Q-omics provides the consensus-scored NOP53 profile across patient tissues and cancer cell-line models. NOP53 expression is associated with patient survival in 29 of 34 cancer types, with the highest sampling consensus in ACC. Among the 18 cancer types available for tumor–normal comparison, NOP53 is differentially expressed in 10, with the highest sampling consensus in KIRC. Additionally, NOP53 RNA expression shows 17,958 significant gene co-expression associations, with the highest sampling consensus in ACC. Together, these results highlight ACC, and KIRC as cancer lineages where NOP53 shows reproducible signals across survival, tumor–normal expression, and patient cross-omics analyses.
Every result is evaluated using two consensus scores. Sampling consensus measures how consistently a finding is reproduced within a cancer lineage across different conditions. Lineage consensus measures how broadly the result is shared across cancer types, distinguishing pan-cancer signals from lineage-specific patterns.
Premium analyses for NOP53 — synthetic lethality, tumor antigen, and pembrolizumab response.
This table summarizes NOP53 survival associations across molecular data types. NOP53 RNA expression shows survival associations in the most cancer types (29), followed by mutation status (9) and mass-spec protein abundance (8). The rightmost column indicates the cancer type with the highest sampling consensus for each molecular layer.
This table ranks reproducible NOP53 RNA expression–survival associations across cancer types. High NOP53 expression shows unfavorable associations in ACC and COAD, but favorable associations in UCEC, GBM, KIRC and LGG. The ACC Kaplan–Meier curve shows clear separation, with the high-expression group declining faster, consistent with the unfavorable association (log-rank p < 0.001). Together, the overview and detailed table identify ACC as the clearest survival context for NOP53 RNA expression.
This table summarizes NOP53 tumor–normal expression differences by data type.
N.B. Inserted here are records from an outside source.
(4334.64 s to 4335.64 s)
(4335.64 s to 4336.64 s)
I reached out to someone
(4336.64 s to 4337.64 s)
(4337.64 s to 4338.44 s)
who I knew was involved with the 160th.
RNA shows broader differences across cancer types, with a lineage consensus of 10, while mass-spec protein shows differences in 8. The strongest signals are observed in KIRC for RNA and CCRCC for protein.
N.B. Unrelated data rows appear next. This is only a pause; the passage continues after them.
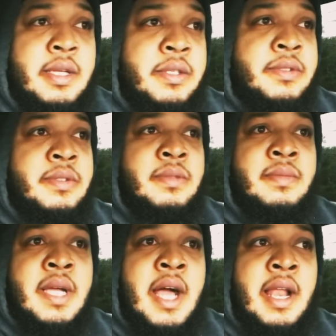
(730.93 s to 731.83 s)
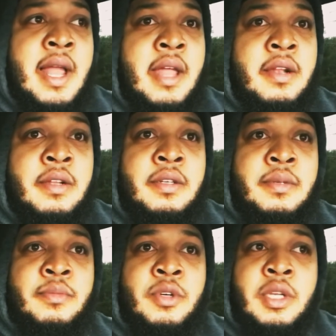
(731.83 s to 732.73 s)
I got a lot of little
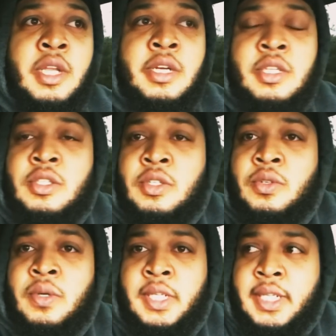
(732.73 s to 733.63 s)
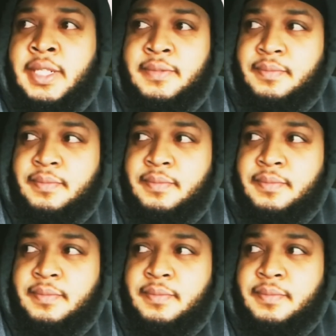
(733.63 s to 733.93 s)
more learning to do on that.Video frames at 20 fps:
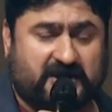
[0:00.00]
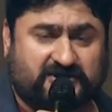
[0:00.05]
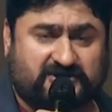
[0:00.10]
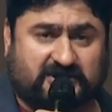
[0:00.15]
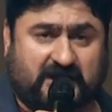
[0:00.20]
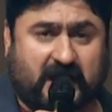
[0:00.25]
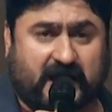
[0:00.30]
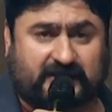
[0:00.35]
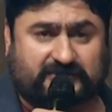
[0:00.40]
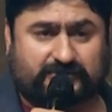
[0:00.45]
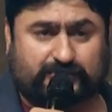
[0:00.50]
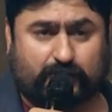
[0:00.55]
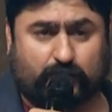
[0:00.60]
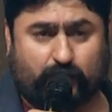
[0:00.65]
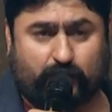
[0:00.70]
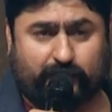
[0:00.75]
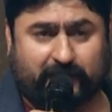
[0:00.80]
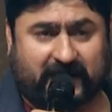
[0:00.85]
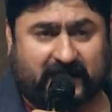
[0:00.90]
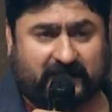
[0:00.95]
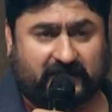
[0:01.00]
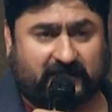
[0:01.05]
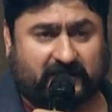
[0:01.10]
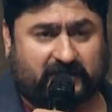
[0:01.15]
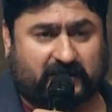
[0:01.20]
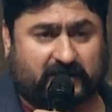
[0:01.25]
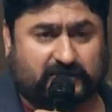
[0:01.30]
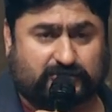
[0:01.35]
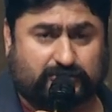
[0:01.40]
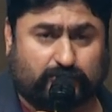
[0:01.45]
She has no money.
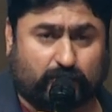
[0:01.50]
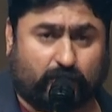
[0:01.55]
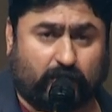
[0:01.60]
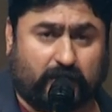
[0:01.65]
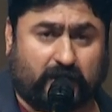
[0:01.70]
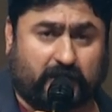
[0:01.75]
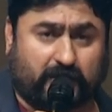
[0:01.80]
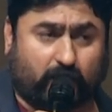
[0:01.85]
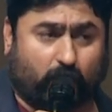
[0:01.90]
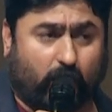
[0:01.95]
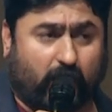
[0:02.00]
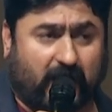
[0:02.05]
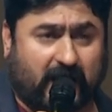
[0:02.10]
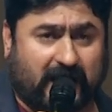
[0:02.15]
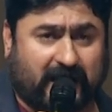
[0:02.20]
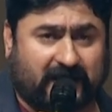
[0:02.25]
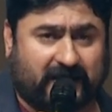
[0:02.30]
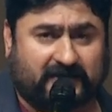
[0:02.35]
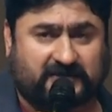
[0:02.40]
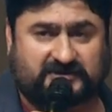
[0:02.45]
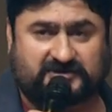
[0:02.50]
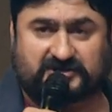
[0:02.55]
They stole her wallet.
This table ranks reproducible tumor–normal expression differences for NOP53. A negative fold-change indicates higher expression in normal tissue than in tumor tissue. NOP53 shows lower tumor expression in BLCA, LUAD, HNSC and UCEC and higher tumor expression in KIRC and LIHC. The KIRC box plot shows higher NOP53 RNA expression in tumor versus normal tissue (log2 FC = +0.899, t-test p < 0.001).
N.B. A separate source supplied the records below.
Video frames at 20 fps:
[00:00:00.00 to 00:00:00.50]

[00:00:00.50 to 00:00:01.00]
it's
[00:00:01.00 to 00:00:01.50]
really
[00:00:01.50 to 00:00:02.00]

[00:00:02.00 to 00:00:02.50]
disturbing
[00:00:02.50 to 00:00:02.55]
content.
This table shows molecular features associated with NOP53 in patient tissues and cancer cell lines. In patient samples, NOP53 shows the broadest associations at the RNA and protein expression levels, with ACC recurring as the lineage with the largest associated feature set. In cancer cell lines, NOP53 RNA and mutation anchors are most strongly linked to RNA-expression features, especially in SOFT_TISSUE, while CRISPR and shRNA rows add functional-dependency signals in SKIN and CNS.